# evergreen trees can they be burned



## kscowboy (Jan 4, 2010)

can evergreen and trees of that type be burned in furnace or stove


----------



## Cedrusdeodara (Jan 4, 2010)

do a search here for pine.  You will find 100+ threads about this topic.


----------



## Battenkiller (Jan 4, 2010)

I've been trying all day to shove my Christmas tree into my stove, but it just won't go.


----------



## Bigg_Redd (Jan 4, 2010)

Battenkiller said:
			
		

> I'*ve been trying all day to shove my Christmas tree into my stove*, but it just won't go.



*BWAAAAAAAA HA HA HA HA HAAAAAAAAAAAAAAAAA!*


----------



## wetwood (Jan 4, 2010)

Most evergreen trees in Kansas pastures and CRP fields are Eastern Red Cedar, which is actually in the Juniper family of trees. I split, stack, and then season a couple years before burning. Otherwise they will really gum up the stovepipe with creosote. When dry it burns well and smells great.



Eastren Red Cedar

Juniperus virginiana


----------



## ansehnlich1 (Jan 4, 2010)

Oh boy, here we go, the tired old 'CAN I BURN PINE" argument.

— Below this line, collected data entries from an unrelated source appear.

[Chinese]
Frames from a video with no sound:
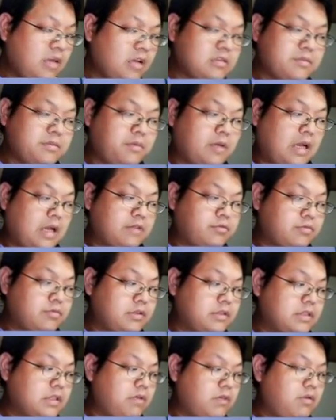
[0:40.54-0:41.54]
要怎么来处理
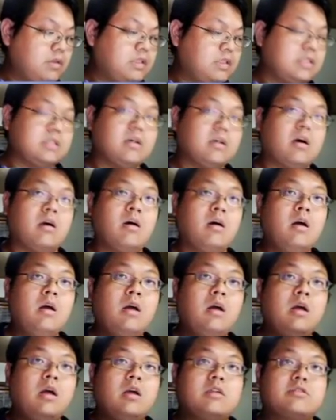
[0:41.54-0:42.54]
这个问题哈？
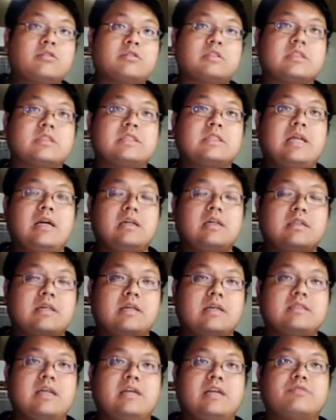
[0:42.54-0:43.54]
就是像
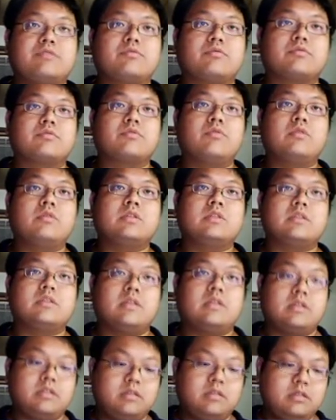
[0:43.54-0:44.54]
刚才所说的
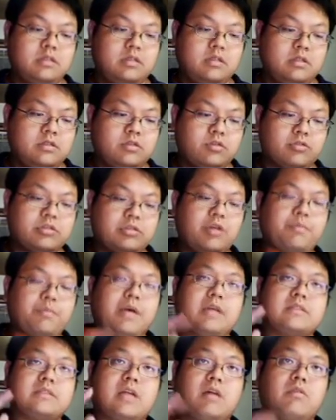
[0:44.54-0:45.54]
呢，首先我们
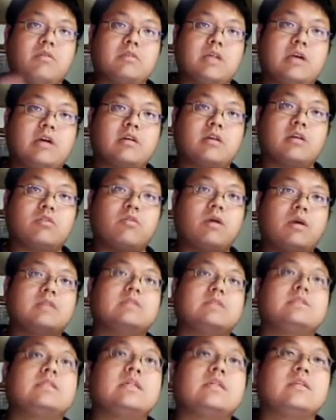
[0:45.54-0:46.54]
要掌握到一个
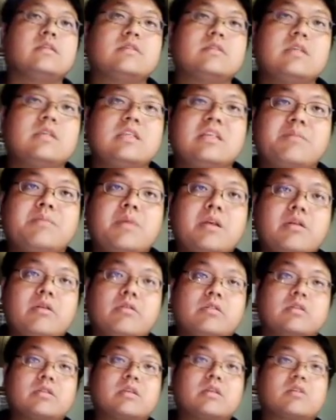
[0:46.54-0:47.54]
关键，这里面有
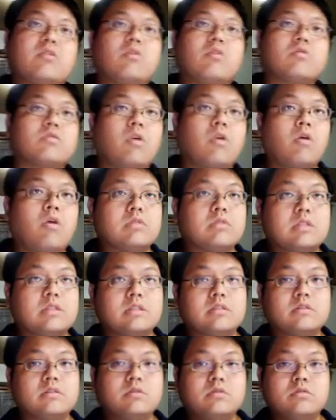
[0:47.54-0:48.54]
一个共同
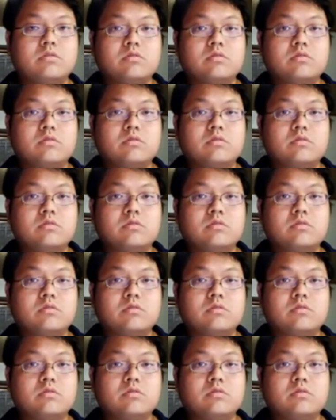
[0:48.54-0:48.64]
的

The answer is yes, you can burn any tree, (except maybe petrified) if you can cut it, buck it, split it, and season it to around 20% or less moisture content, in an EPA rated stove.


----------



## Danno77 (Jan 4, 2010)

ansehnlich1 said:
			
		

> The answer is yes, you can burn any tree, (except maybe petrified) if you can cut it, buck it, split it, and season it to around 20% or less moisture content, in an EPA rated stove.

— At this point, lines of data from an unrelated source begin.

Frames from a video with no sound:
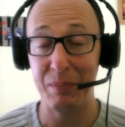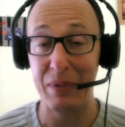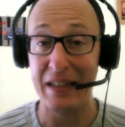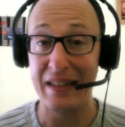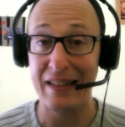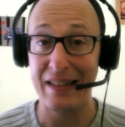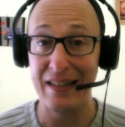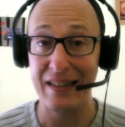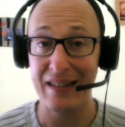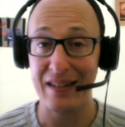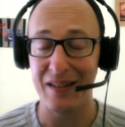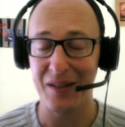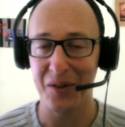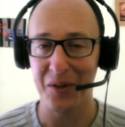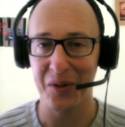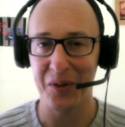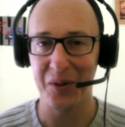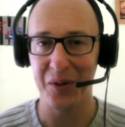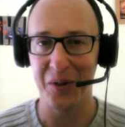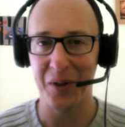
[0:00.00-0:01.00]
bêtises
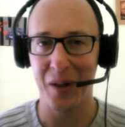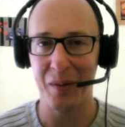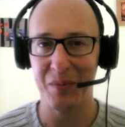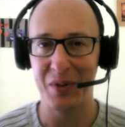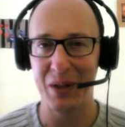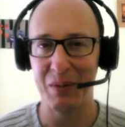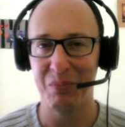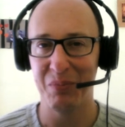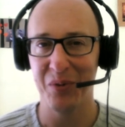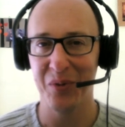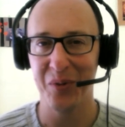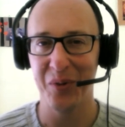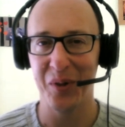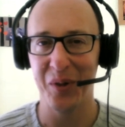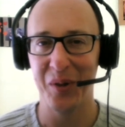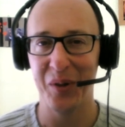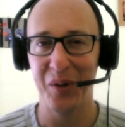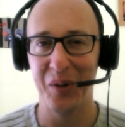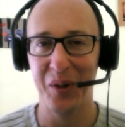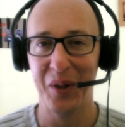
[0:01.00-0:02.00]
euh, un petit peu
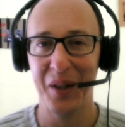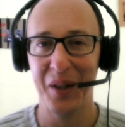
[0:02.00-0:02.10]
euh,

man you are picky. if you can fit it into your stove it will burn. this splitting (except to size), seasoning, and EPA rated bit isn't necessary, but preferred.


----------



## CarbonNeutral (Jan 4, 2010)

wetwood said:
			
		

> Most evergreen trees in Kansas pastures and CRP fields are Eastern Red Cedar, which is actually in the Juniper family of trees. I split, stack, and then season a couple years before burning. Otherwise they will really gum up the stovepipe with creosote. When dry it burns well and smells great.
> 
> 
> 
> ...



They won't gum up your pipes any more than unseasoned hardwood.


----------



## zzr7ky (Jan 4, 2010)

Hi - 

Yes of course!  Houses are made of pine and burn great!

I avoid them because the sap is annoying and they take up more space than hardwood.  Since I take trees of opportunity (Say my MIL calls), I'm sometimes obliged to remove one and they burn fine.

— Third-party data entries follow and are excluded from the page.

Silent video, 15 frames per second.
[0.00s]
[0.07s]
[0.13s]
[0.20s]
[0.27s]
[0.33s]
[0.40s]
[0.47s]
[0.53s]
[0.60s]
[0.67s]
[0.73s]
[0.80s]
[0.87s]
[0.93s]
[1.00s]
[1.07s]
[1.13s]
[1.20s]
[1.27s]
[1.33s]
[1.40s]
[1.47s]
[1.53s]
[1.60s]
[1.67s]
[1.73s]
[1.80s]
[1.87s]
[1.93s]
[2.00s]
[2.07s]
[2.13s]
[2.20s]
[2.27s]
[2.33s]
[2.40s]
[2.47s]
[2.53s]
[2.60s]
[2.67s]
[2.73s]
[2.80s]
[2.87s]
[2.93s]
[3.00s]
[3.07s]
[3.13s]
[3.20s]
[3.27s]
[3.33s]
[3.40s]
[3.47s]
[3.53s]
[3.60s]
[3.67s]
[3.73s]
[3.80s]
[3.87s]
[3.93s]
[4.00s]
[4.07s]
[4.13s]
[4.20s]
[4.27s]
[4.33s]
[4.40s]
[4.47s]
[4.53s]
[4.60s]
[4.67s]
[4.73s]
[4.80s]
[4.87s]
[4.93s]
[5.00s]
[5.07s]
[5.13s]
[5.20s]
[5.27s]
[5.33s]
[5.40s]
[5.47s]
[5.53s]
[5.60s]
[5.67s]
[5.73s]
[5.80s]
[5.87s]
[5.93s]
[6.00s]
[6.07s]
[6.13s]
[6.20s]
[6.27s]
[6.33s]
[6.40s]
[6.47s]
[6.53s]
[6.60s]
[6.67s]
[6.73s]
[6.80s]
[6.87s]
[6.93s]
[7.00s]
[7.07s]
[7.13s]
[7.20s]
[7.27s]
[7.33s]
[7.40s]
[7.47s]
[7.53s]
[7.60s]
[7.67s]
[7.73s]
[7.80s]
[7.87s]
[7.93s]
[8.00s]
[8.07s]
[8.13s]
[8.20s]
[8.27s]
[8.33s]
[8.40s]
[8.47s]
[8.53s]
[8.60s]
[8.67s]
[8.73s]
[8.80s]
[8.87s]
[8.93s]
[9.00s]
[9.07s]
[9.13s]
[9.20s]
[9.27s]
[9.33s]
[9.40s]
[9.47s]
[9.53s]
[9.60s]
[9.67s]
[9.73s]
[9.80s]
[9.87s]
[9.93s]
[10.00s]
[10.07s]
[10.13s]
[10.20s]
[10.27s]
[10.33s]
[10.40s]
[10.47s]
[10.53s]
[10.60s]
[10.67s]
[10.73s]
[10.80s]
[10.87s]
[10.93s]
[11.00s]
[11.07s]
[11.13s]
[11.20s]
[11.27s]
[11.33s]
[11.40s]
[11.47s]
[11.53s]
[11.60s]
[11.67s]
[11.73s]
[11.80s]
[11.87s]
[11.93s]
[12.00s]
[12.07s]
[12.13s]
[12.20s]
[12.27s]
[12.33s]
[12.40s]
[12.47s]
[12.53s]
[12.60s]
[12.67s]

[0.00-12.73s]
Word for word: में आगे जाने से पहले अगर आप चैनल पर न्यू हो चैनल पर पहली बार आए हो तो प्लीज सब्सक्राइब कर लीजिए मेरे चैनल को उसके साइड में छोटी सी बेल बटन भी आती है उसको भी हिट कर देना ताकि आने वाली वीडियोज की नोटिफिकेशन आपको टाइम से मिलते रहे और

If you have limited storage space you might want to stick with hardwood.

ATB, 
Mike


----------



## firefighterjake (Jan 8, 2010)

zzr7ky said:
			
		

> Hi -
> 
> Yes of course!  Houses are made of pine and burn great!
> 
> _*I avoid them because the sap is annoying and they take up more space than hardwood*_.  . .



I try to avoid burning houses as well . . . but not because of the sap or space.  

Sorry Mike . . .

But getting serious again . . . like other folks have said softwood, hardwood . . . it's all good  . . . as long as the wood is seasoned. I generally burn more hardwood than softwood for some of the reasons Mike mentioned (the sap, burn faster than hardwood, etc.) but I will not hesitate to cut up a softwood tree if it is in my way and I routinely burn softwood slabs -- they work especially well in the shoulder season, as kindling and on those days when I don't mind feeding the fire a bit more often.


----------